THE RELEVANT QUEER: Politician, Attorney and Educator Barbara Jordan, Born February 21, 1936

Representative Barbara Jordan. (US Congress, restored by Adam Cuerden/Black Americans in Congress 1870–2007

“If you’re going to play the game properly you’d better know every rule.” 

TRQ: Barbara Jordan, Born February, 1936

Politician, attorney and educator Barbara Jordan, the first African American elected to the Texas Senate, was born in Houston, Texas. Not permitted to attend the University of Texas at Austin because of segregationist policies, Jordan earned her degree from Texas Southern University. Texas Southern had been established to accommodate black students and did not have a pre-law program.
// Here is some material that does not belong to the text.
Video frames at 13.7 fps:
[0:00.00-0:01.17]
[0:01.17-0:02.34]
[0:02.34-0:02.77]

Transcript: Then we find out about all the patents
Jordan became only the third African American woman to be licensed to practice law in Texas, when she was admitted to the Massachusetts and Texas bar upon graduation from Boston University in 1959. Beginning her law career in her parents’ home, Jordan was elected to the Texas Senate within eight years. By 1973, Jordan was a congresswoman representing Texas in the U.S. House of Representatives.
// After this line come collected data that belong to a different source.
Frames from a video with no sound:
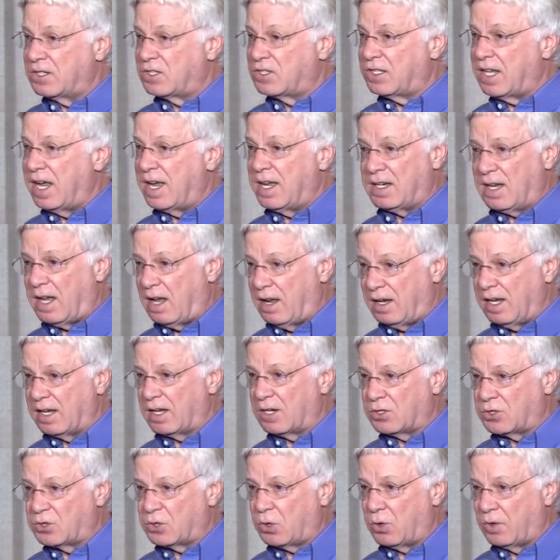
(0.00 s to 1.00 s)
to stand out like
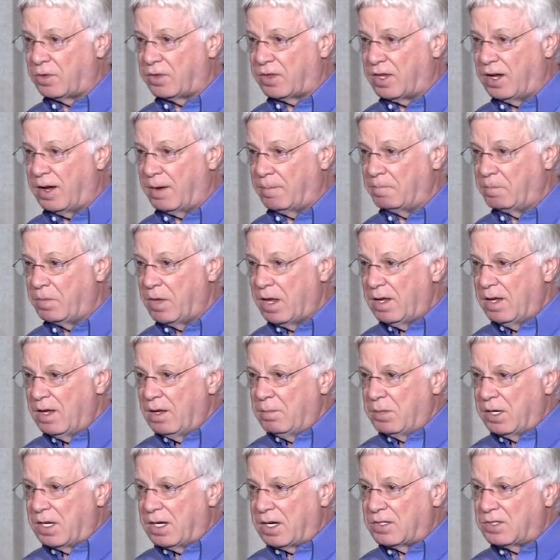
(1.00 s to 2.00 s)
a sore thumb
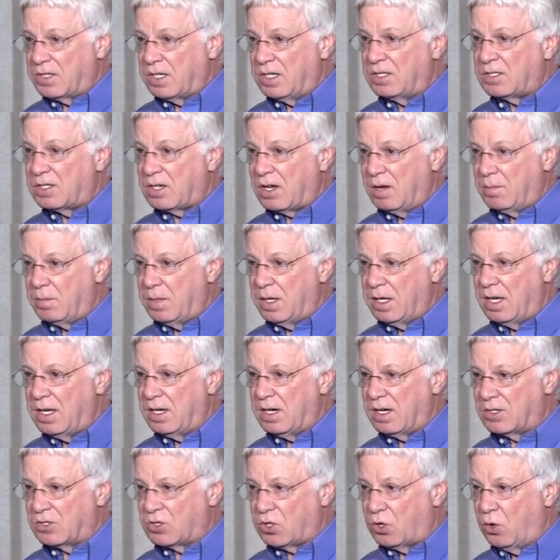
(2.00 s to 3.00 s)
because He's coming
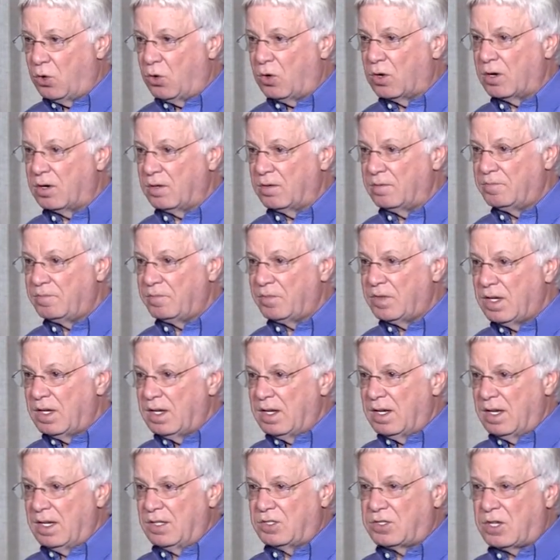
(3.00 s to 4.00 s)
in as Lord.
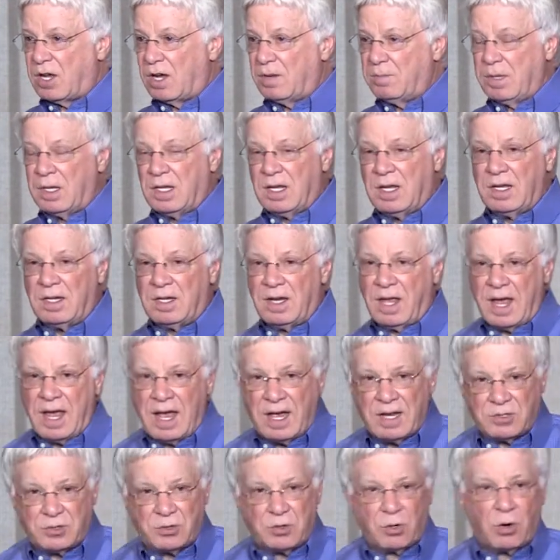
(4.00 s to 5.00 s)
He's coming in
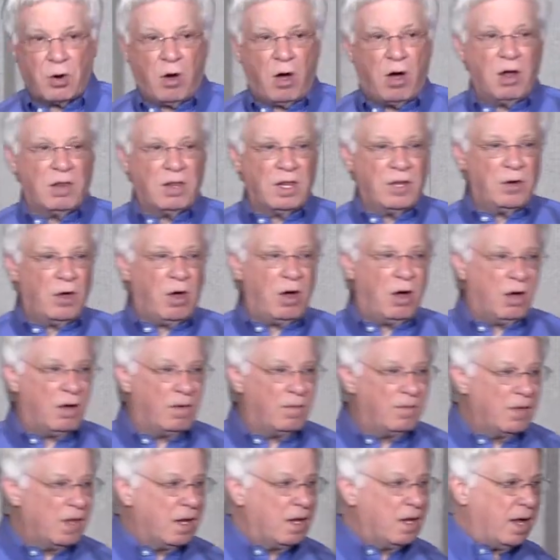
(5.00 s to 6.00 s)
as your all in
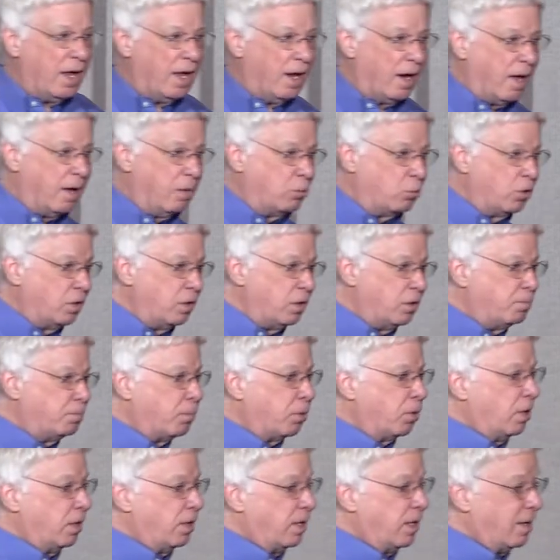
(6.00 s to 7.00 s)
all. And I really
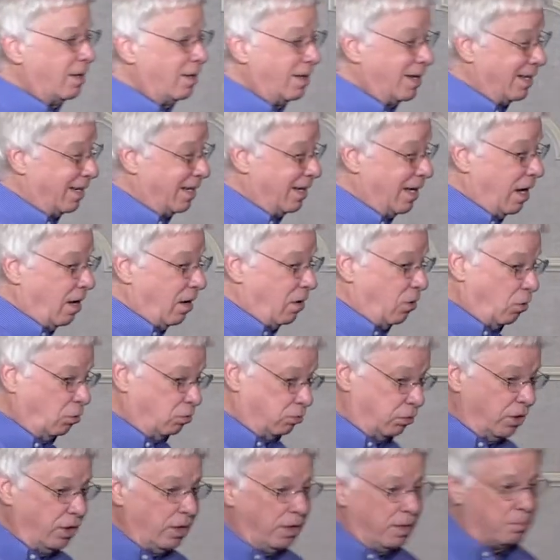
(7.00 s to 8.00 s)

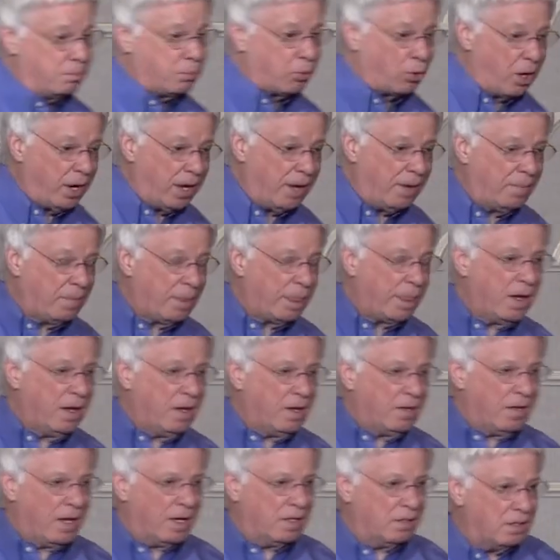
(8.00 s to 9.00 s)
really pray
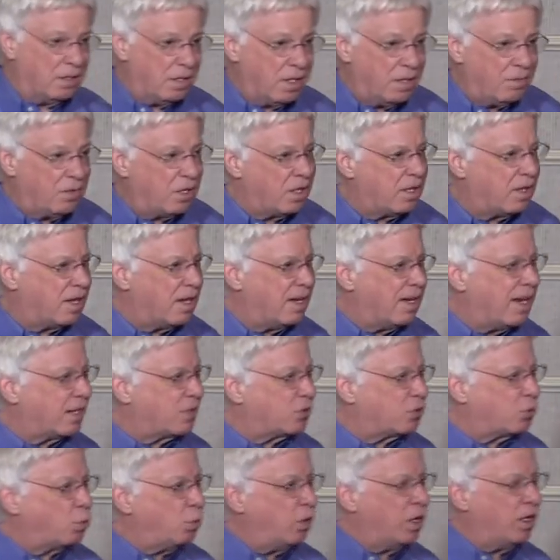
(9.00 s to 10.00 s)
that even in the
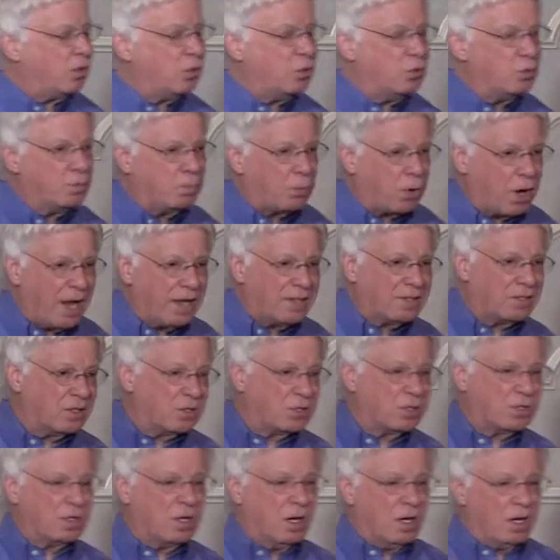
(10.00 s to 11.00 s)
next week you
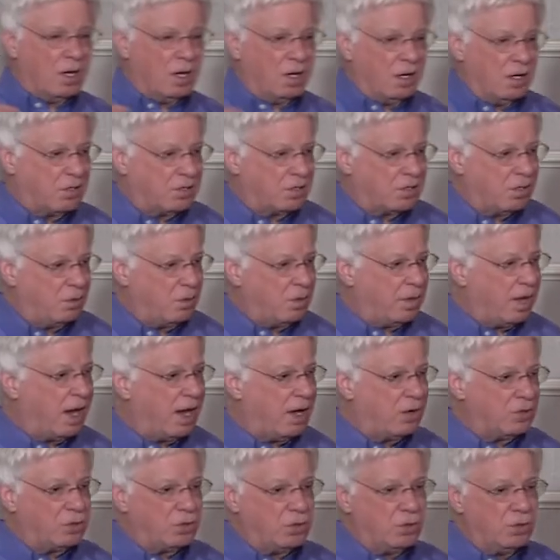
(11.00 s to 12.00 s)
practice uh, some of the
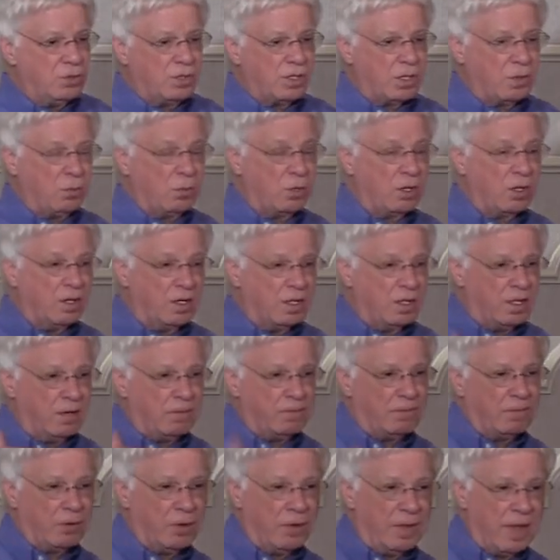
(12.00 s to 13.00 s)
how-tos that we're going to
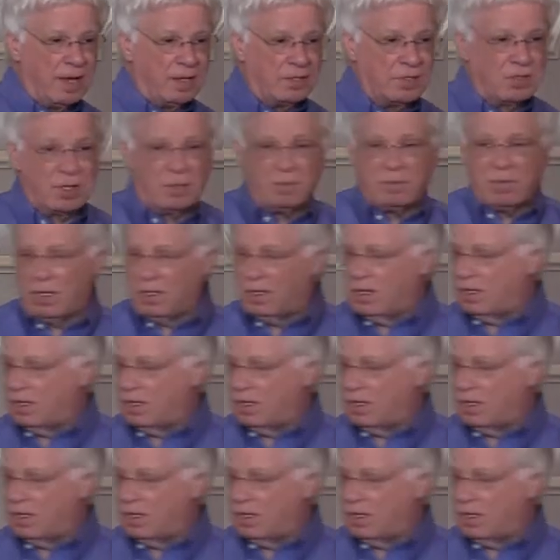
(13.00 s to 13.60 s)
give for that something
A leader in the Civil Rights Movement, Jordan sponsored and co-sponsored over 70 bills in support of the underprivileged. During her years in Congress, Jordan was made a member of the House Judiciary Committee, and the Democratic Steering and Policy Committee. A year after her election to Congress, Jordan delivered a 15-minute televised speech in favour of impeaching Richard Nixon, at the opening hearings. She was also the first African American woman to give a keynote speech at the Democratic National Convention, where she even received one delegate vote for President.

Multiple sclerosis would end Jordan’s career in Congress in 1979, but she remained a respected political force. She wrote Barbara Jordan: A Self-Portrait that same year, and she continued afterwards to speak at the Democratic National Convention and teach at UT Austin. Bill Clinton appointed her to lead the Commission on Immigration Reform. In 1994, Jordan was awarded the Presidential Medal of Freedom.

Heeding advisors’ warnings not to officially come out as lesbian on the campaign trail, Jordan later did not hide her relationship with life companion Nancy Earl. Earl was an educational psychologist, and their relationship lasted for nearly thirty years. Earl was Jordan’s primary caregiver through her final days of suffering from both multiple sclerosis and leukaemia.

Jordan passed away on January 17, 1996. At her funeral, President Clinton remarked, “Whenever she stood to speak, she jolted the nation’s attention with her artful and articulate defense of the Constitution, the American Dream, and the common heritage and destiny we share, whether we like it or not.”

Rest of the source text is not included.